Mark Taylor is the Youth Outreach Coordinator for Cal Poly Humboldt’s Project Rebound, a Humboldt County Juvenile Justice and Delinquency Prevention Commission Commissioner, and a First District Appellate Project Board Member. Along with Delia, Mark helped organize the first-ever TEDx event in a California prison. Mark was sentenced to 26 years to life for a crime that occurred when he was 23 years old and served 21 ½ years in the California Department of Corrections and Rehabilitation. He earned six Associate of Arts and Science degrees while he was incarcerated. Upon his release Mark earned a Bachelor of Social Work Degree from Cal Poly Humboldt, graduating with honors. Mark is currently studying in Cal Poly Humboldt’s Master of Social Work Program and aspires to become a Licensed Clinical Social Worker. Mark also facilitates courses for the Prison Arts Collective. Before joining Project Rebound, Mark worked as the Northern Regional Manager for the Anti-Recidivism Coalition’s Hope and Redemption Team. Mark is a staunch advocate of criminal justice reform and has dedicated his life to helping others surmount the challenges associated with life after incarceration.

John Wetzel

John Wetzel is the CEO and founder of Phronema Justice Strategies, LLC. John is the former Pennsylvania Secretary of Corrections from 2011 - 2021. In 1989, John began his career in corrections as an officer at the Lebanon County Correctional Facility. He then transferred to the Berks County Prison, where he held the positions of correctional officer, treatment counselor, supervisor of treatment services and training academic director, until becoming warden of the Franklin County Jail in 2002. John was appointed as the state Board of Pardons’ corrections expert in 2007 and confirmed as secretary of corrections in 2011. He retired in 2021 as the longest-serving Secretary of Corrections in the history of Pennsylvania. John will also be launching a non-profit that focuses on Pennsylvania county criminal justice programs and national reform work. He is the father of four daughters and a graduate of Bloomsburg University.

Earlonne Woods

Co-producer, Co-host, Co-creator, Ear Hustle

Earlonne Woods was born and raised in South Central Los Angeles. In 1997, he was sentenced to 31-years-to-life in prison. While incarcerated, he received his GED, attended Coastline Community College and completed many vocational trade programs. He also founded CHOOSE1, which aims to repeal the California Three Strikes Law, the statute under which he was sentenced.
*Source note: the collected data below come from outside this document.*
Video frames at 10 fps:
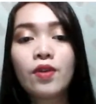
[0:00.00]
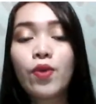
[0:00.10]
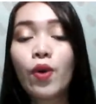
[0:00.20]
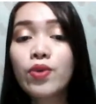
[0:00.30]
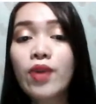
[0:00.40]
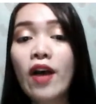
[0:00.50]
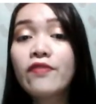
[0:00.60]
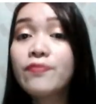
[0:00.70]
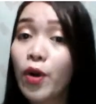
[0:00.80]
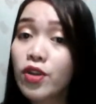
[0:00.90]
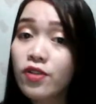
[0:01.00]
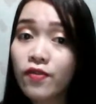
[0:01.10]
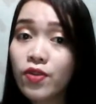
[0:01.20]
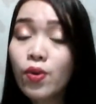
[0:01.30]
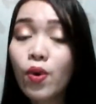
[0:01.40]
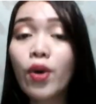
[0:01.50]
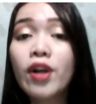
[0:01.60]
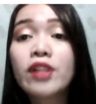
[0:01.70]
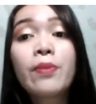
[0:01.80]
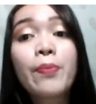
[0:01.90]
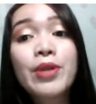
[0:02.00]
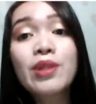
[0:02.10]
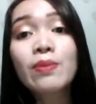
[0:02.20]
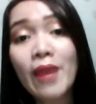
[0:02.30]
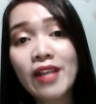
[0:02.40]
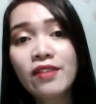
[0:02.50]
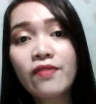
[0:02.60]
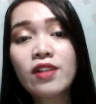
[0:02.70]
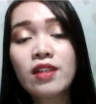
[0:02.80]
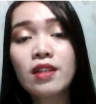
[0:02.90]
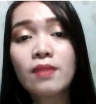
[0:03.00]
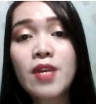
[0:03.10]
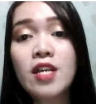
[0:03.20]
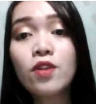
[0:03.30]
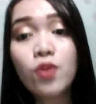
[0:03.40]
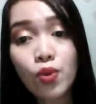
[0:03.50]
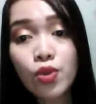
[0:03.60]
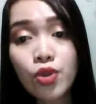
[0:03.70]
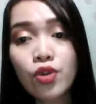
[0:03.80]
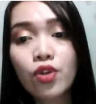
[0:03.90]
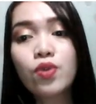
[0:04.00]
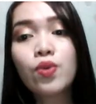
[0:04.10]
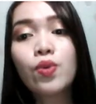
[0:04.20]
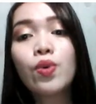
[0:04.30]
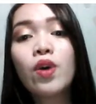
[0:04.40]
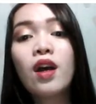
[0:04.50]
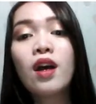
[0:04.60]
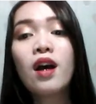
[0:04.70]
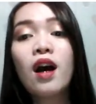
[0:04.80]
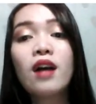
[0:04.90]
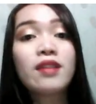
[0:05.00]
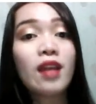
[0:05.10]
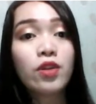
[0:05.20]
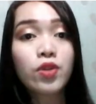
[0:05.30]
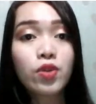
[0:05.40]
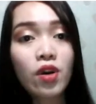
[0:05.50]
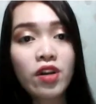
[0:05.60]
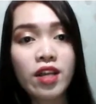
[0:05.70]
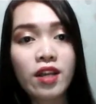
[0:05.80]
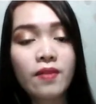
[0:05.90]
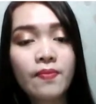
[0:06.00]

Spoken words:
We also have point of view, or the perspective that is being used to tell a story.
In November 2018, California Governor Jerry Brown commuted Earlonne’s sentence after 21 years of incarceration. Upon his release, Earlonne was hired by PRX as a full-time producer for Ear Hustle, and he continues to work with Nigel, contributing stories about re-entry. He is also the co-author of This Is Ear Hustle: Unflinching Stories of Everyday Prison Life (Crown Publishing).